[Collected data entries]
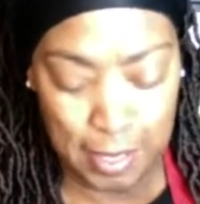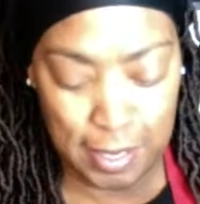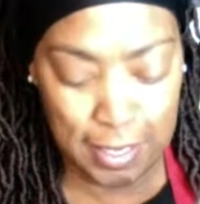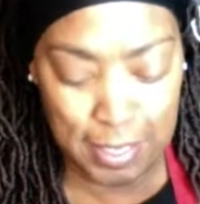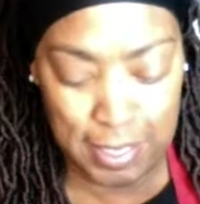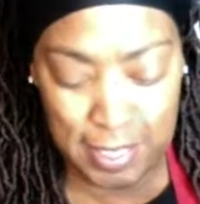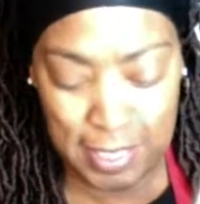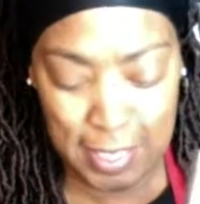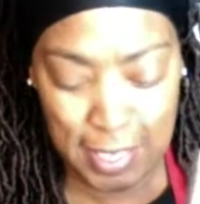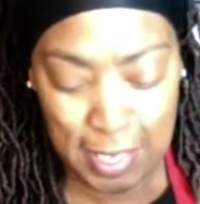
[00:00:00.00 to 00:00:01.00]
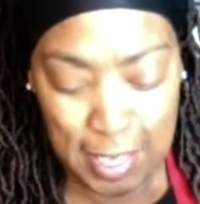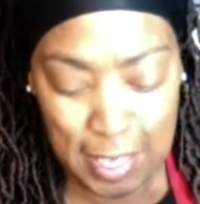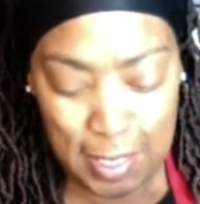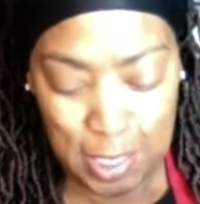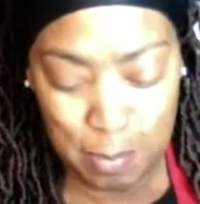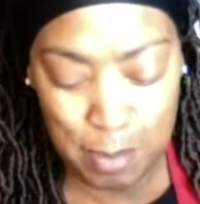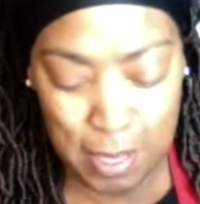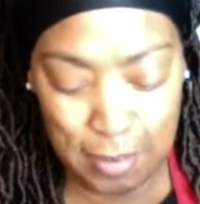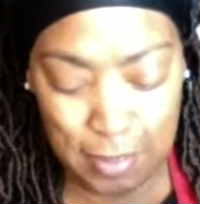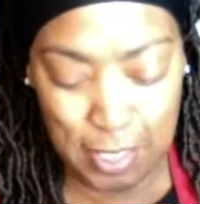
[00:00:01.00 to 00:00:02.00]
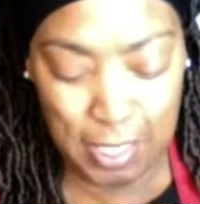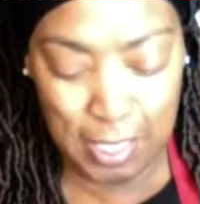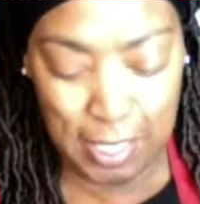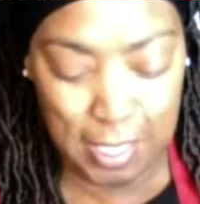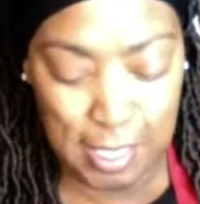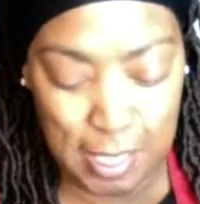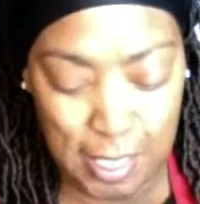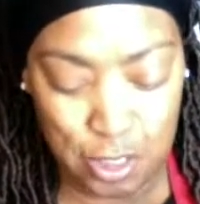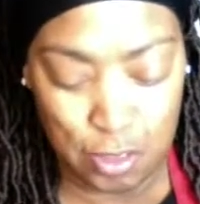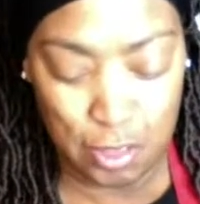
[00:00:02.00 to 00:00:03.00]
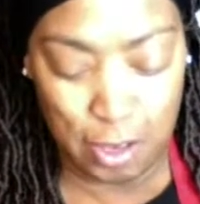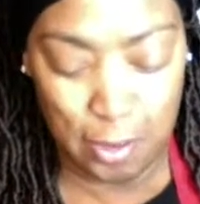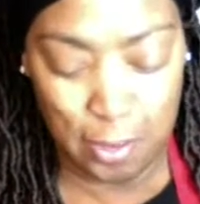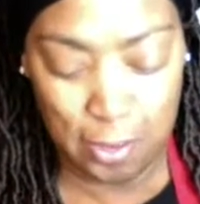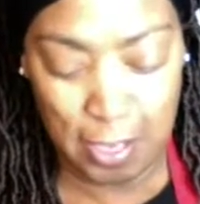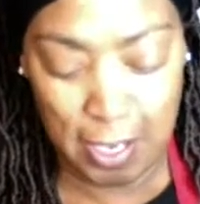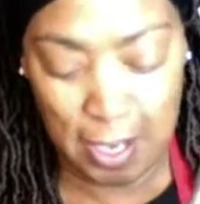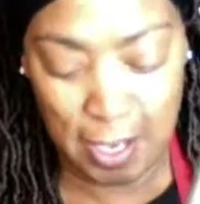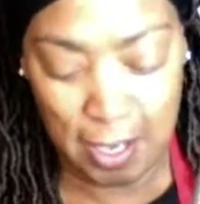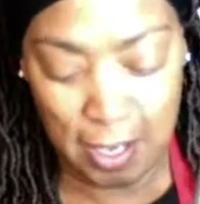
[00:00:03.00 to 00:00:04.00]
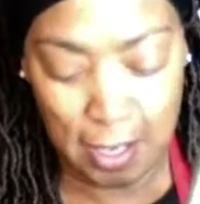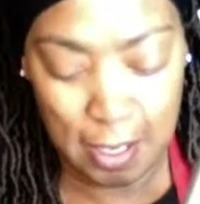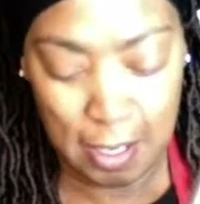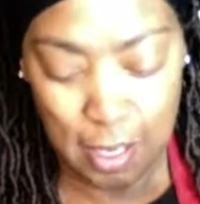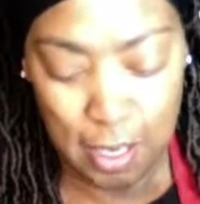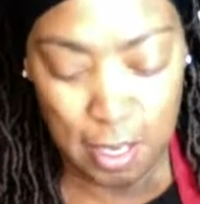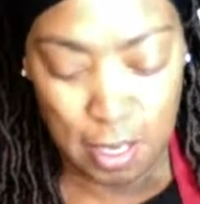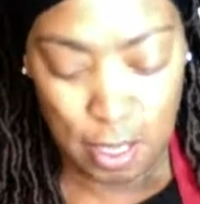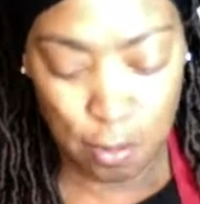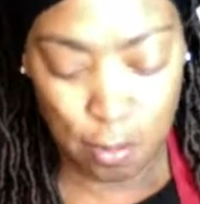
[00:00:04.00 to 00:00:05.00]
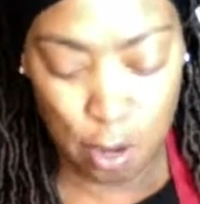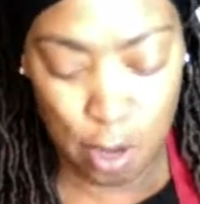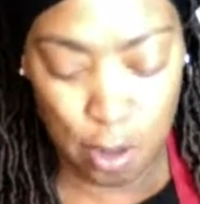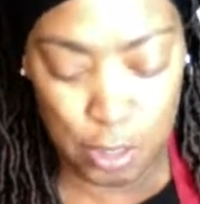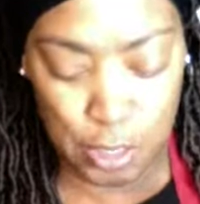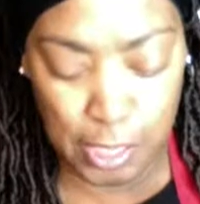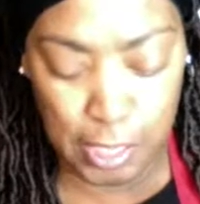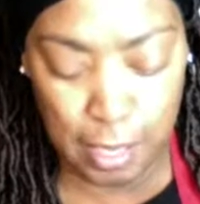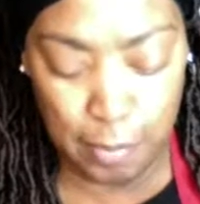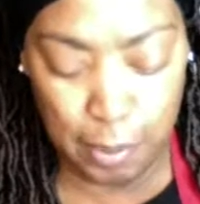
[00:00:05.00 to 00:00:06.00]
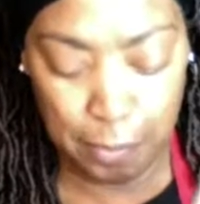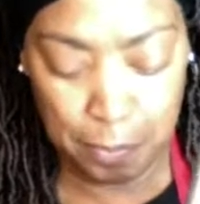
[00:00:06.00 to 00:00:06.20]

It's just the smell of the yeast lets you know that, hey, the rolls are coming.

* WHAT THE EXERCISE ASKS
The records above, minus their pictures, are to be returned word for word.

* WRITTEN REPLY
[00:00:00.00 to 00:00:01.00]
[00:00:01.00 to 00:00:02.00]
[00:00:02.00 to 00:00:03.00]
[00:00:03.00 to 00:00:04.00]
[00:00:04.00 to 00:00:05.00]
[00:00:05.00 to 00:00:06.00]
[00:00:06.00 to 00:00:06.20]

It's just the smell of the yeast lets you know that, hey, the rolls are coming.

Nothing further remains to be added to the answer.